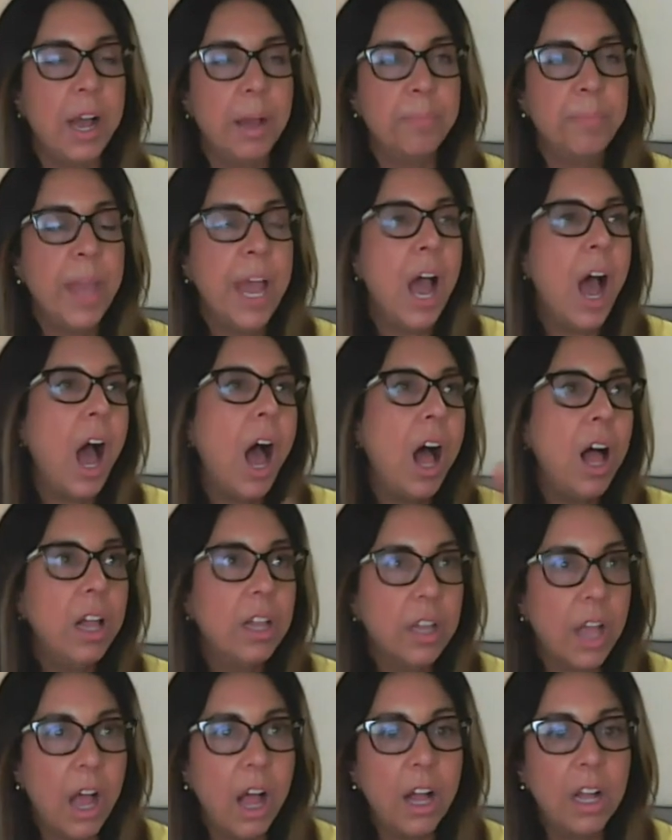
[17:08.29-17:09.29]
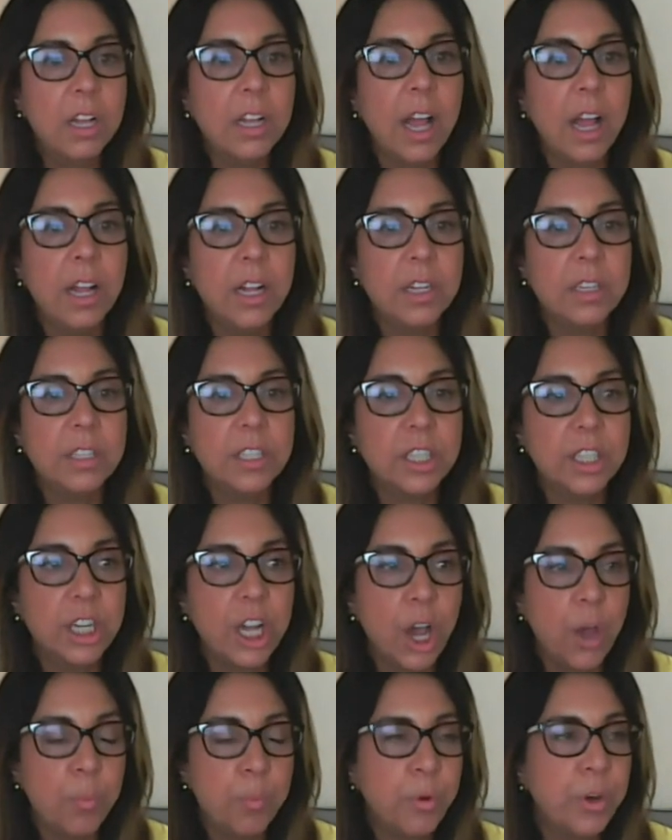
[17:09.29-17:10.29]
Um, I'll, I'll, I'll
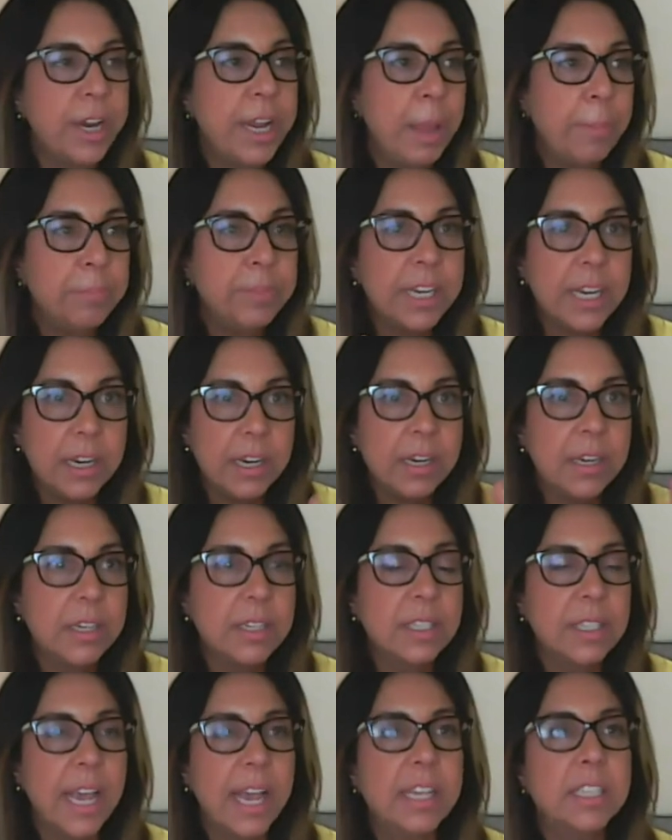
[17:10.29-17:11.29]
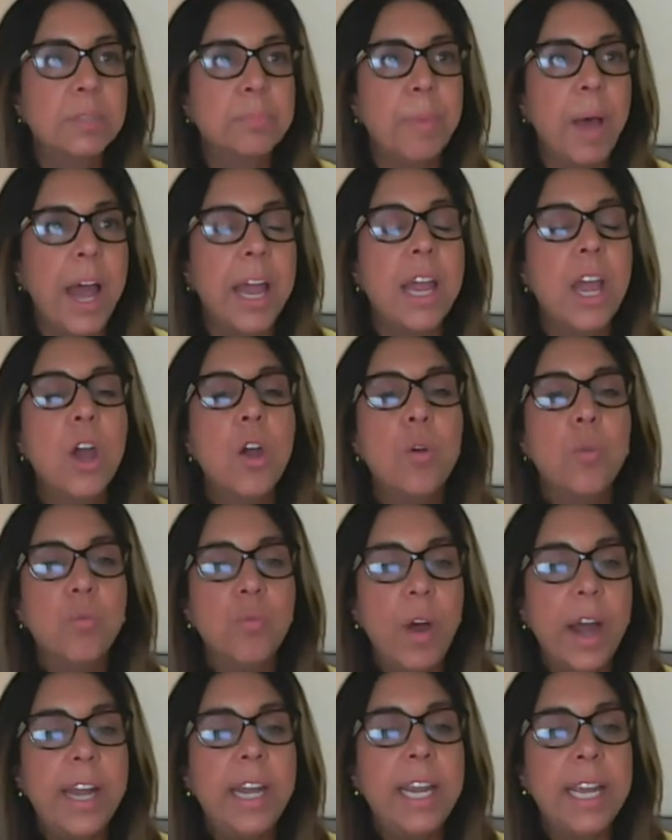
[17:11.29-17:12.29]
go preempted in a sense by
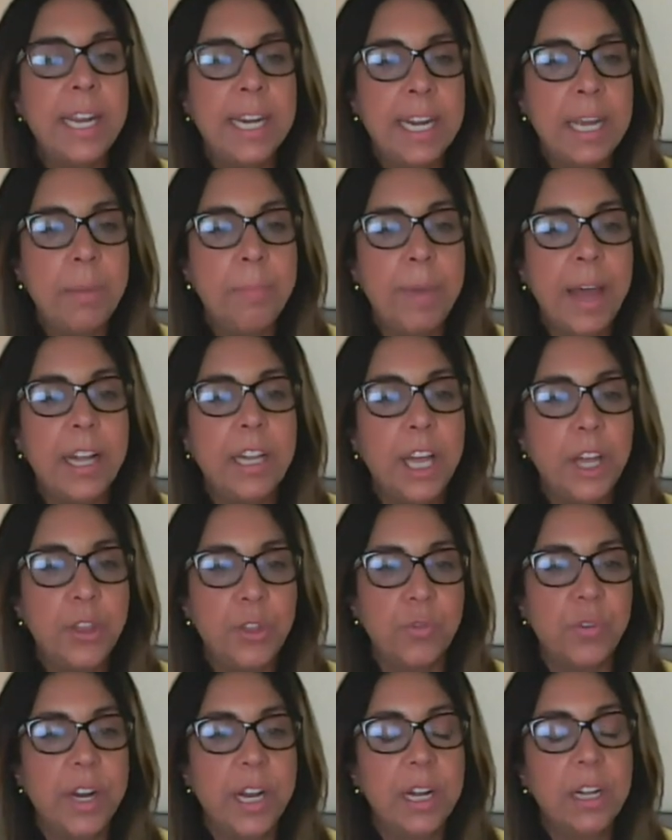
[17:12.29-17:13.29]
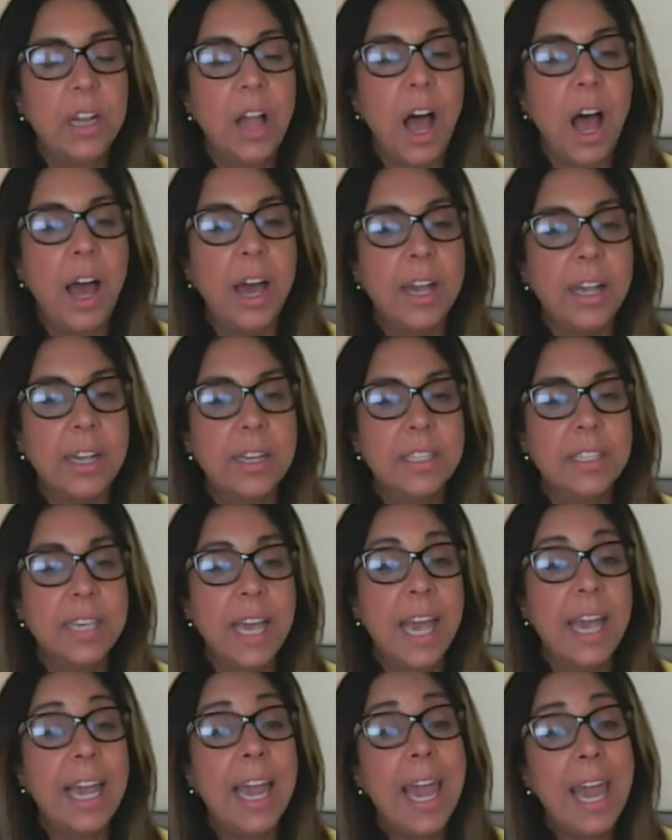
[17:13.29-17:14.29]
writing an email at three o'clock and
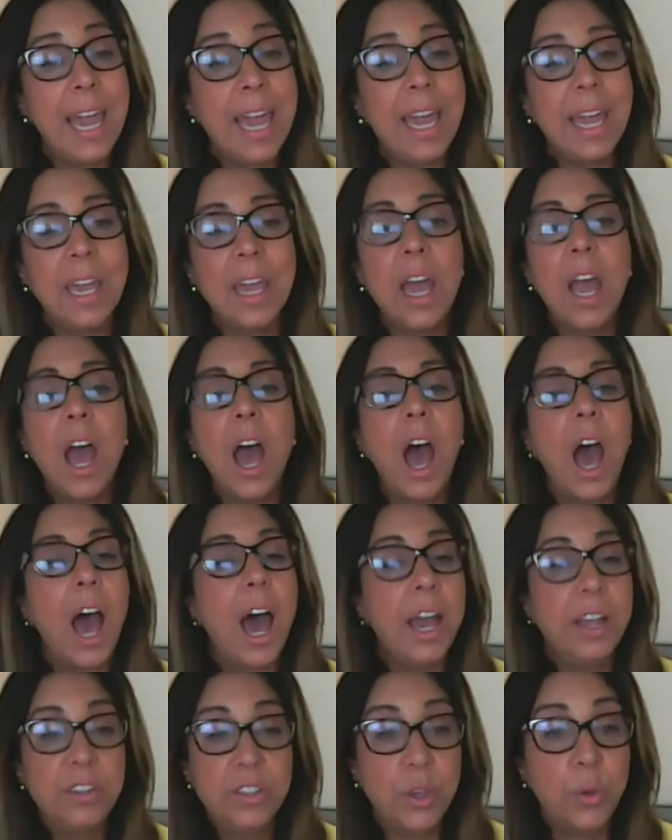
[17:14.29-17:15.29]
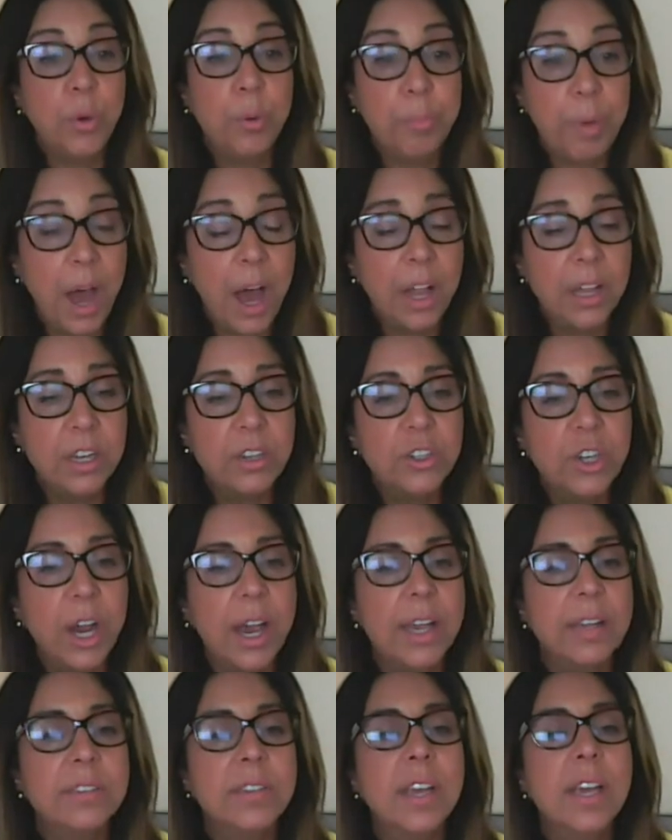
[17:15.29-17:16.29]
saying, hey, I so
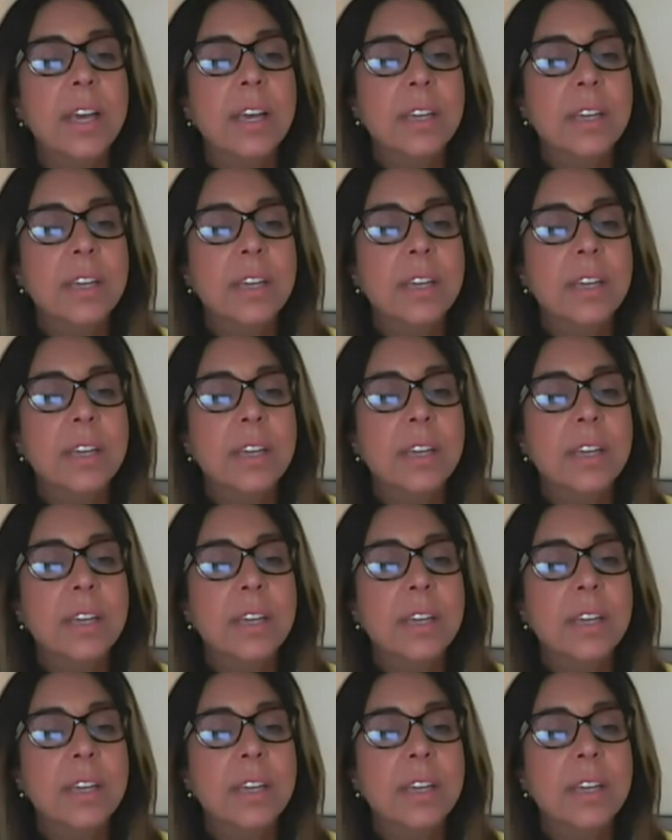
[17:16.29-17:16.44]
apologize.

___

*Task directions*:
Every word of the data should be reproduced exactly; please omit any pictures.

*Exercise answer*:
[17:08.29-17:09.29]
[17:09.29-17:10.29]
Um, I'll, I'll, I'll
[17:10.29-17:11.29]
[17:11.29-17:12.29]
go preempted in a sense by
[17:12.29-17:13.29]
[17:13.29-17:14.29]
writing an email at three o'clock and
[17:14.29-17:15.29]
[17:15.29-17:16.29]
saying, hey, I so
[17:16.29-17:16.44]
apologize.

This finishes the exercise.